Para economista da FGV, aumento da Selic foi decisão preventiva

 

Rio de Janeiro, 16/04/2008 – Na avaliação do economista Salomão Quadros, do Instituto Brasileiro de Economia (Ibre), da Fundação Getúlio Vargas, a decisão do Comitê de Política Monetária (Copom) do Banco Central de aumentar para 11,75% a taxa básica de juros foi cautelosa e preventiva, ante a possibilidade de elevação da inflação.

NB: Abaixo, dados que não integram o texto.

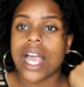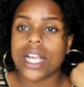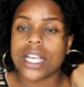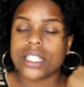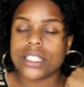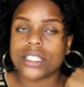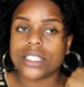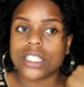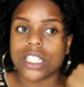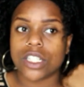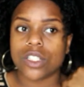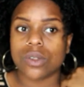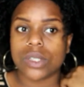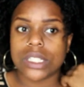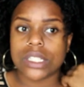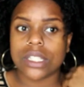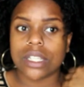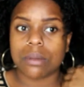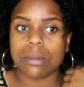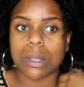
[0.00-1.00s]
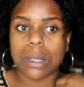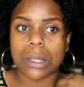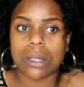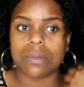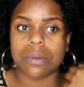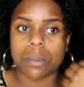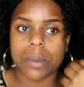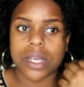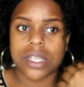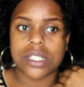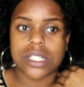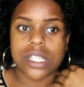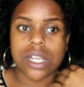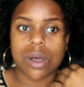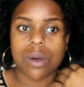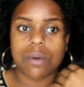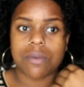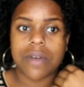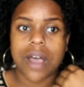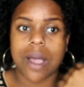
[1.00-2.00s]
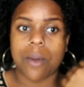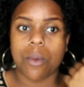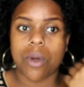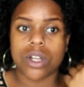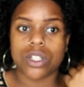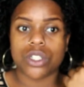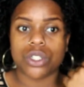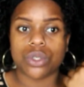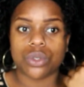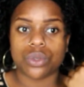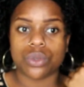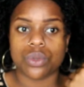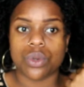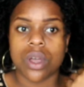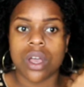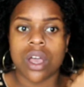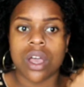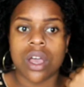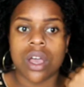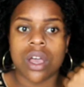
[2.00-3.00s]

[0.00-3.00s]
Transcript: continuously believe in myself i want toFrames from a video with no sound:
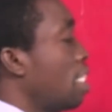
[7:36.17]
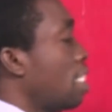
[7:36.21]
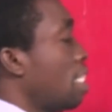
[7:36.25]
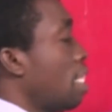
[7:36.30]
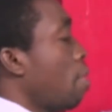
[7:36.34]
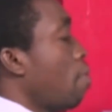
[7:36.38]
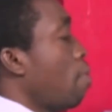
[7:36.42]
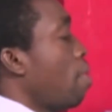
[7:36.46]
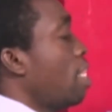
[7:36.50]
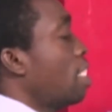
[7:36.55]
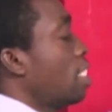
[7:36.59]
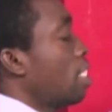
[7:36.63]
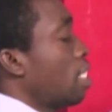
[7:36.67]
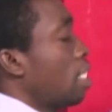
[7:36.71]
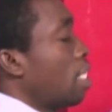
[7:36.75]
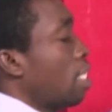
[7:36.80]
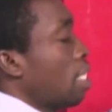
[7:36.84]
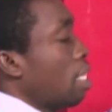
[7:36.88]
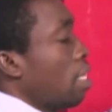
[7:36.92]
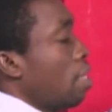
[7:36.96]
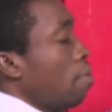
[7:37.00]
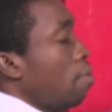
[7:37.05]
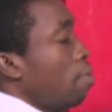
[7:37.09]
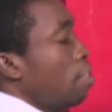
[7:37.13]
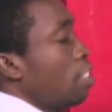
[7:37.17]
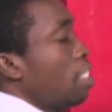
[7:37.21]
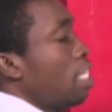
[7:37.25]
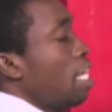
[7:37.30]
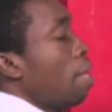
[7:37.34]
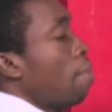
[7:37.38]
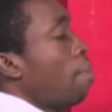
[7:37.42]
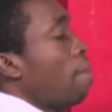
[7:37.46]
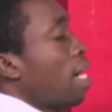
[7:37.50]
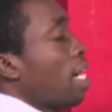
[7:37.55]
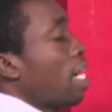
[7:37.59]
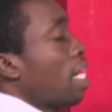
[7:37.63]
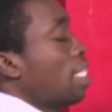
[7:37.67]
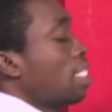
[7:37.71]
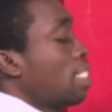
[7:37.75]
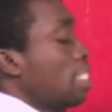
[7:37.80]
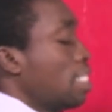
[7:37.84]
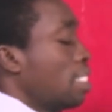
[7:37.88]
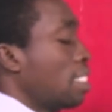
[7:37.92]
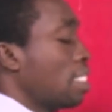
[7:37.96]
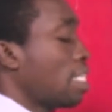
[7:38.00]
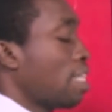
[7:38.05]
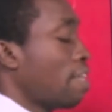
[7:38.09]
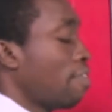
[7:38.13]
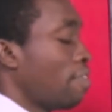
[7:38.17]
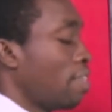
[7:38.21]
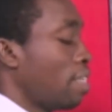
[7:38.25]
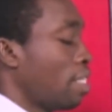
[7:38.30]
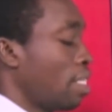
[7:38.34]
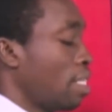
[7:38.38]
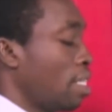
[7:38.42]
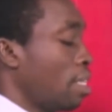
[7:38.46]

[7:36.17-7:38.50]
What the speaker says: equation, we should get back our 67.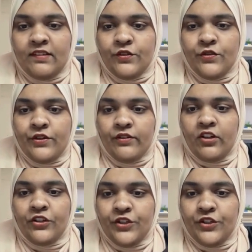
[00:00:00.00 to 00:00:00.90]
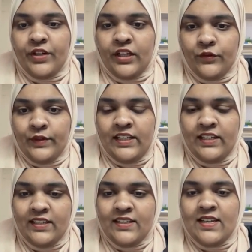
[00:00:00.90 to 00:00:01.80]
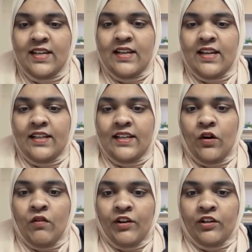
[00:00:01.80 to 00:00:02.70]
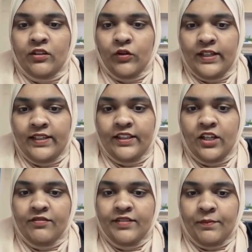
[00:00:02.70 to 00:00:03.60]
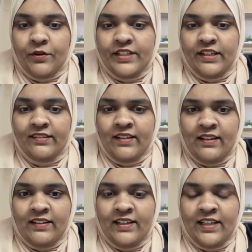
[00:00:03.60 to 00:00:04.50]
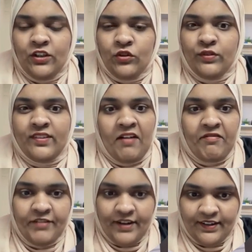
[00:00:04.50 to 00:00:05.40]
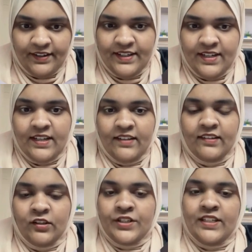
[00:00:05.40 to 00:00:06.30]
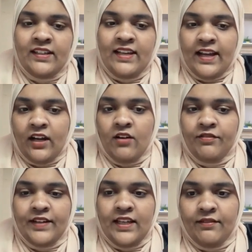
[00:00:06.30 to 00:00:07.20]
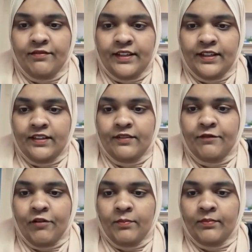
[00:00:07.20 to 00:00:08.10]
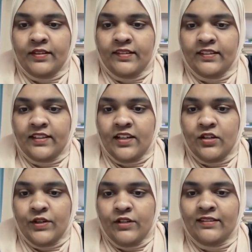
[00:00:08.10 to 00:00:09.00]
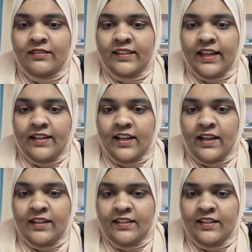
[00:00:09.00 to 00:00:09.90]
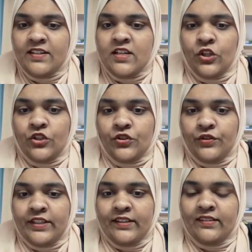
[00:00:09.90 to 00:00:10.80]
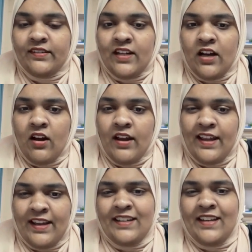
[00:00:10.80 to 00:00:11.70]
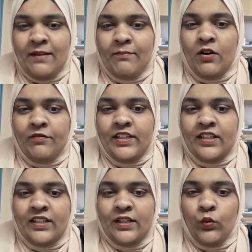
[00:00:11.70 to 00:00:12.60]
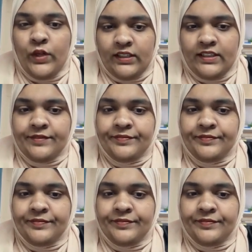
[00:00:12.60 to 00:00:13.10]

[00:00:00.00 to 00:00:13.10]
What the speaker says: do not contribute equally, the overall quality of the project is likely to suffer. So the lack of effort from certain individuals can hinder trueness and depth of the work,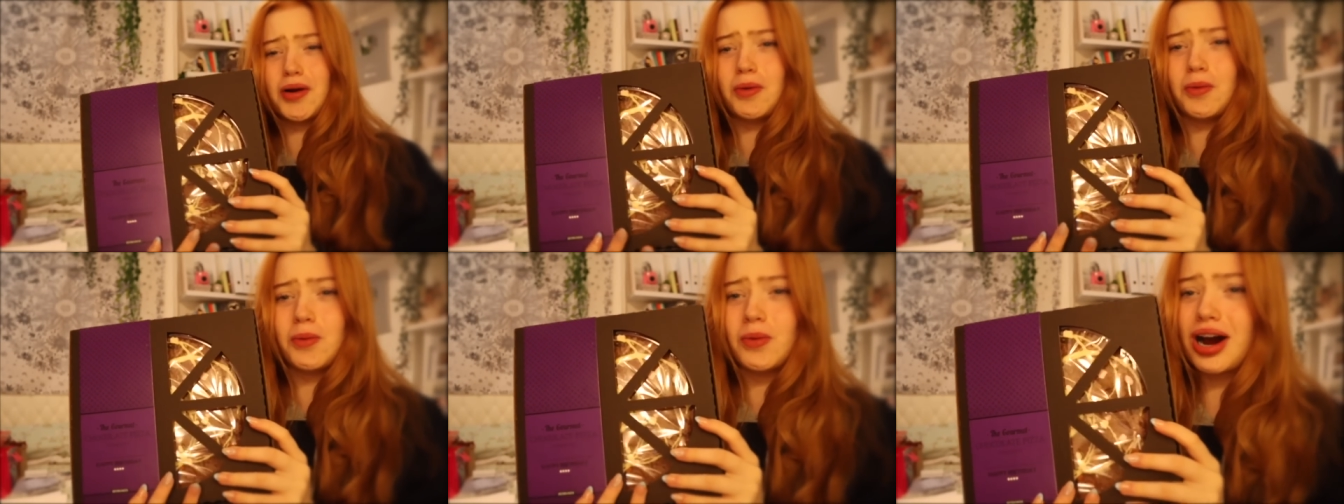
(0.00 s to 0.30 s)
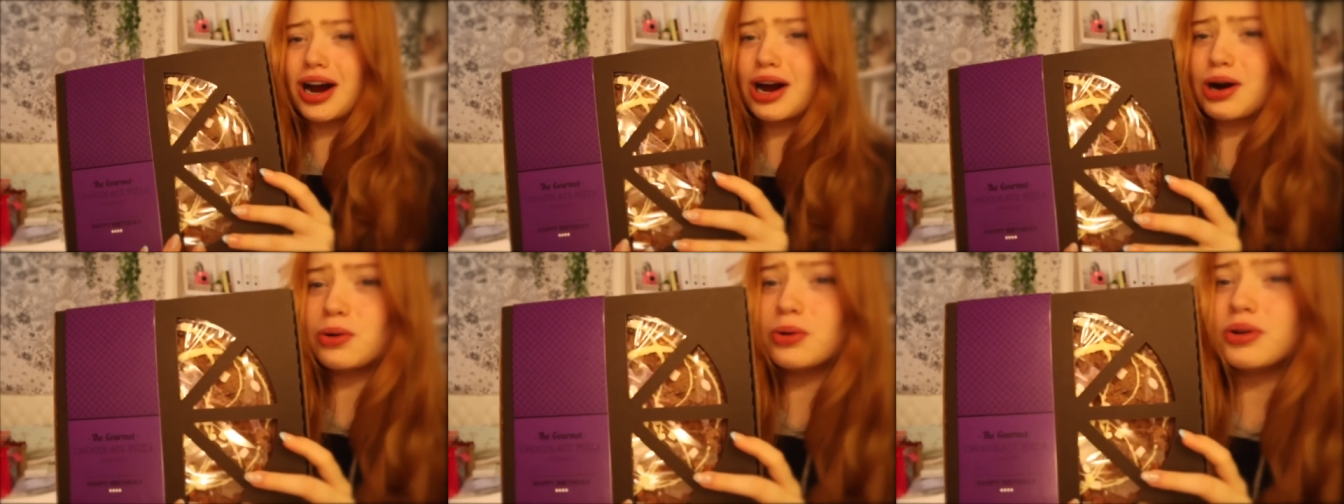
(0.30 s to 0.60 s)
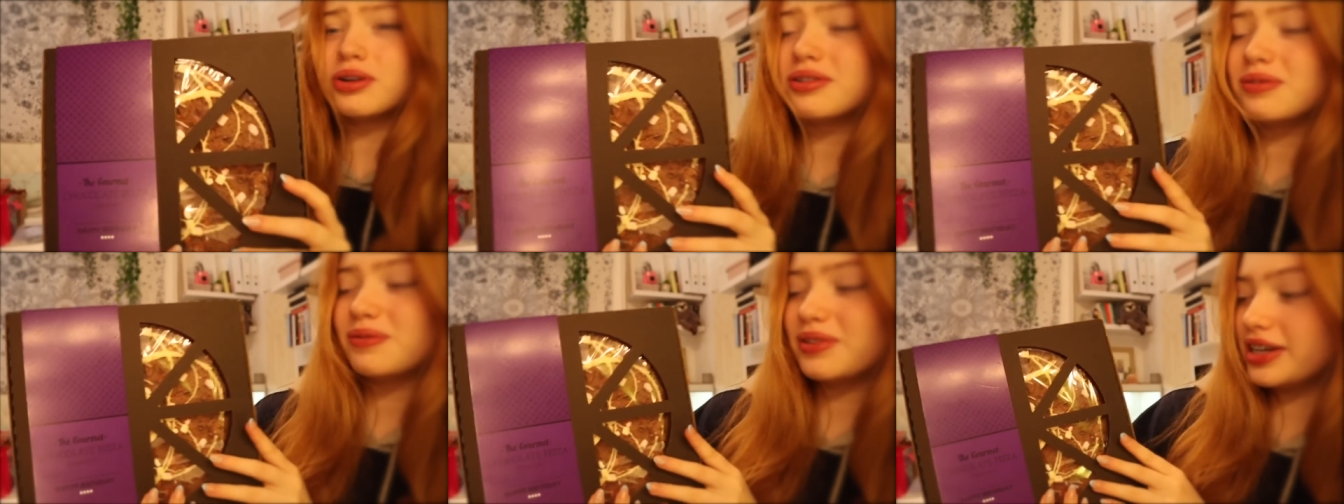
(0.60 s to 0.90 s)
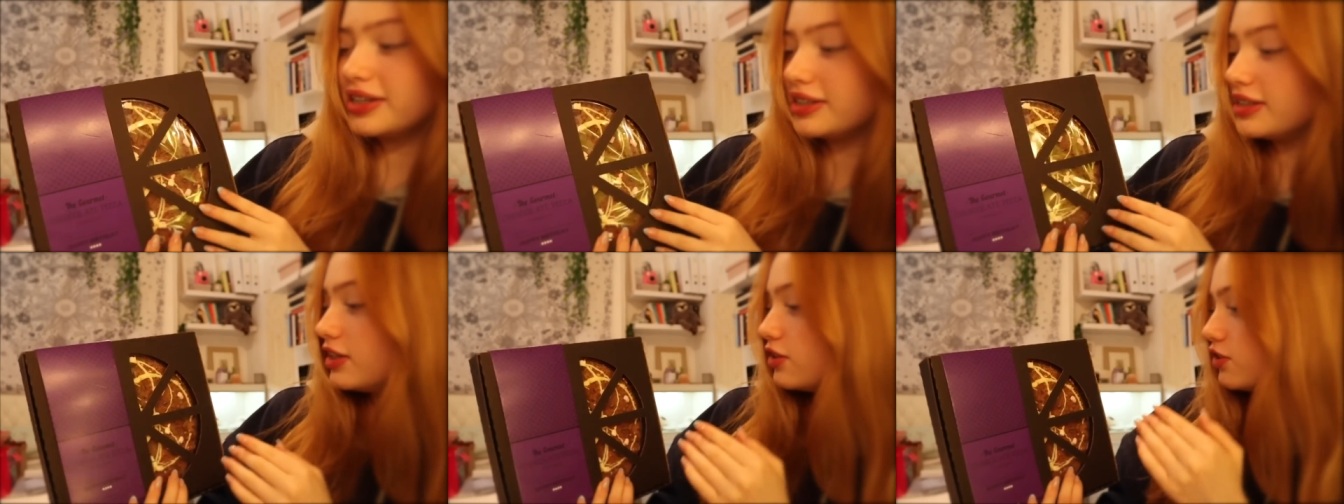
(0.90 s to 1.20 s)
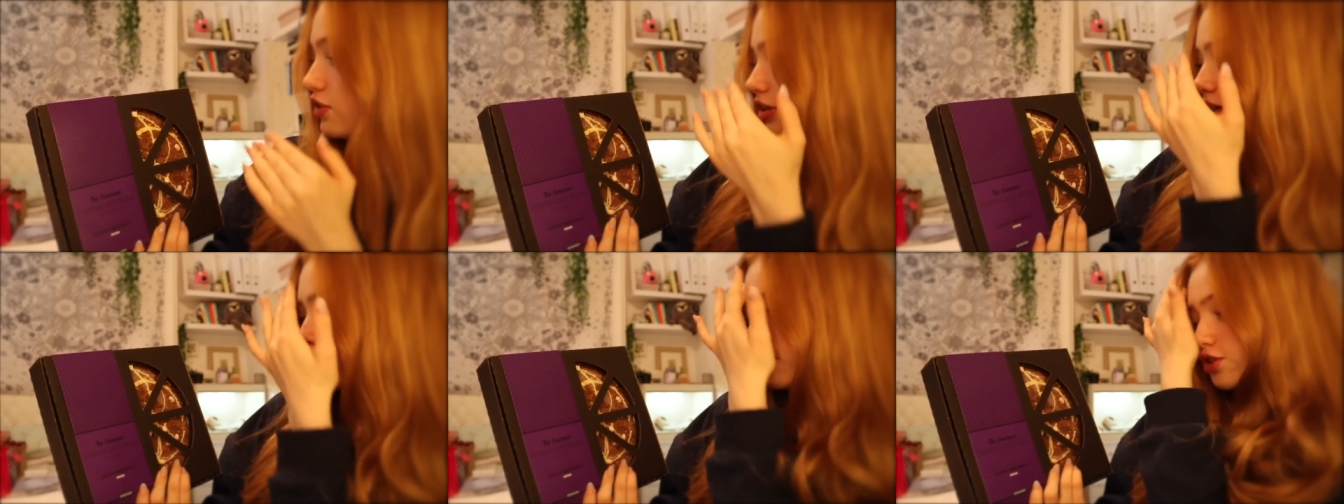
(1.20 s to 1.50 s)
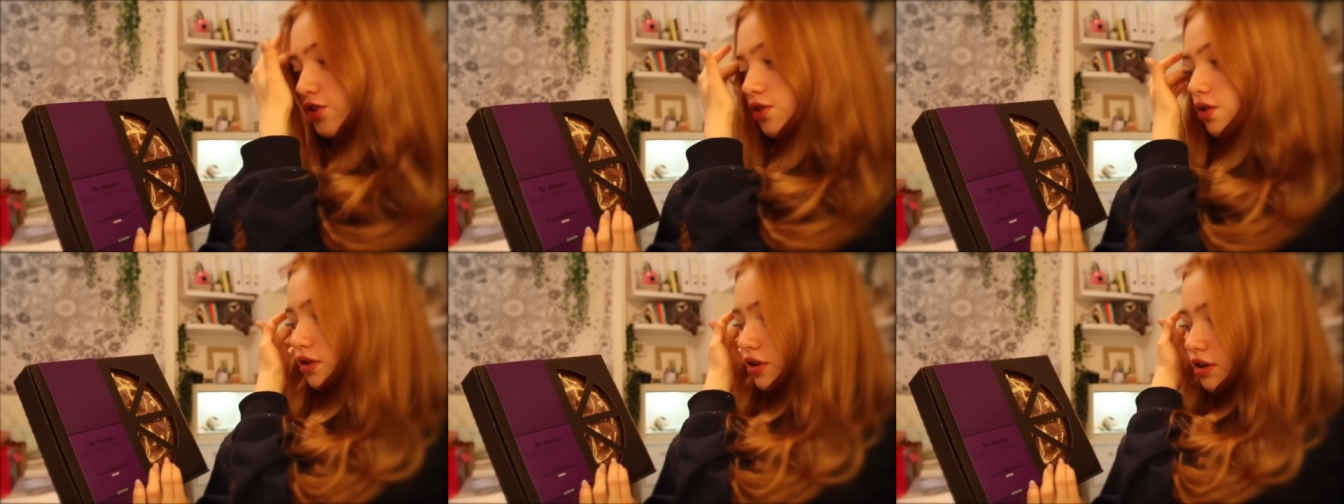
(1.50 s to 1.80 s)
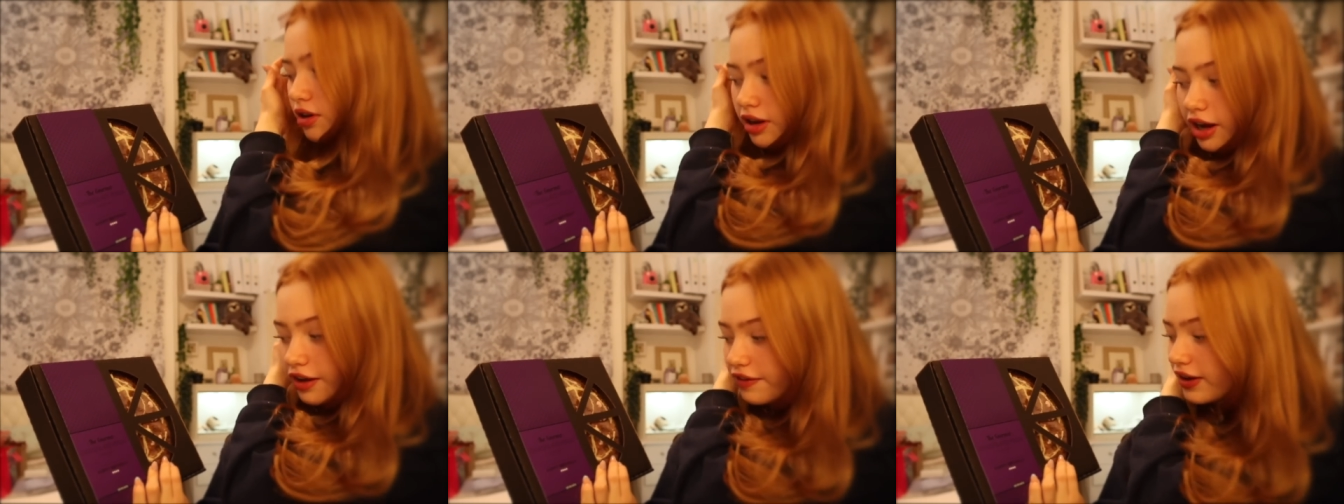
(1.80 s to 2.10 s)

Wow. It's literally chocolate. I'veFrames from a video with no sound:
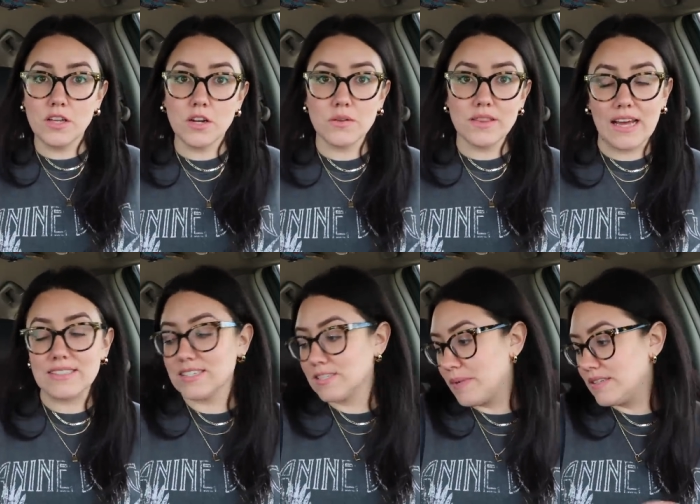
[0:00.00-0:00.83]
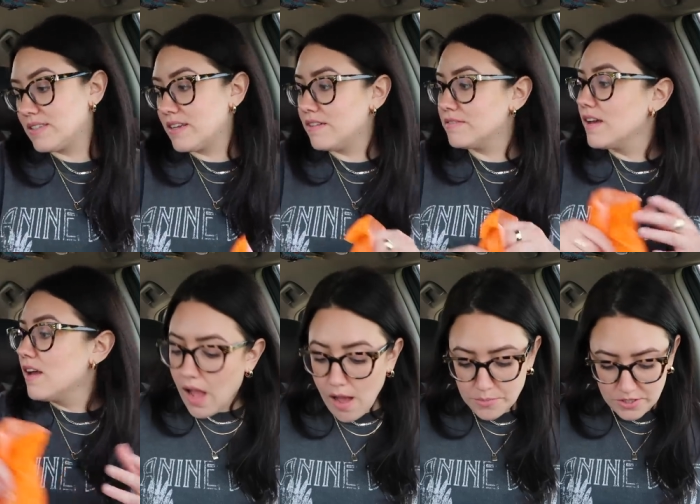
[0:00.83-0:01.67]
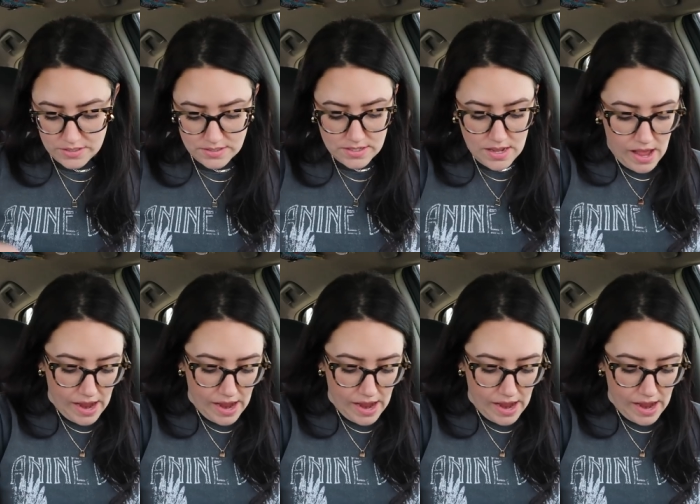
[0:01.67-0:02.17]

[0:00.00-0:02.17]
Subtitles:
you know, less expensive options. options.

“Acho que é uma atitude correta. Talvez, pudesse até esperar um pouquinho para ver se realmente a inflação está acelerando. Mas, do ponto de vista da autoridade monetária, acho que ela está sendo cauteloso. E se a inflação voltar a cair, pode ser mais rápido esse ciclo”, apontou.

Para o economista, a alta de 0,50 ponto percentual definida pelo Copom pode ser um primeiro movimento ascendente da taxa Selic, após um período de redução (desde maio de 2005, a Selic não sofria reajuste). Quadro considerou, entretanto, que a medida não terá nenhum impacto imediato.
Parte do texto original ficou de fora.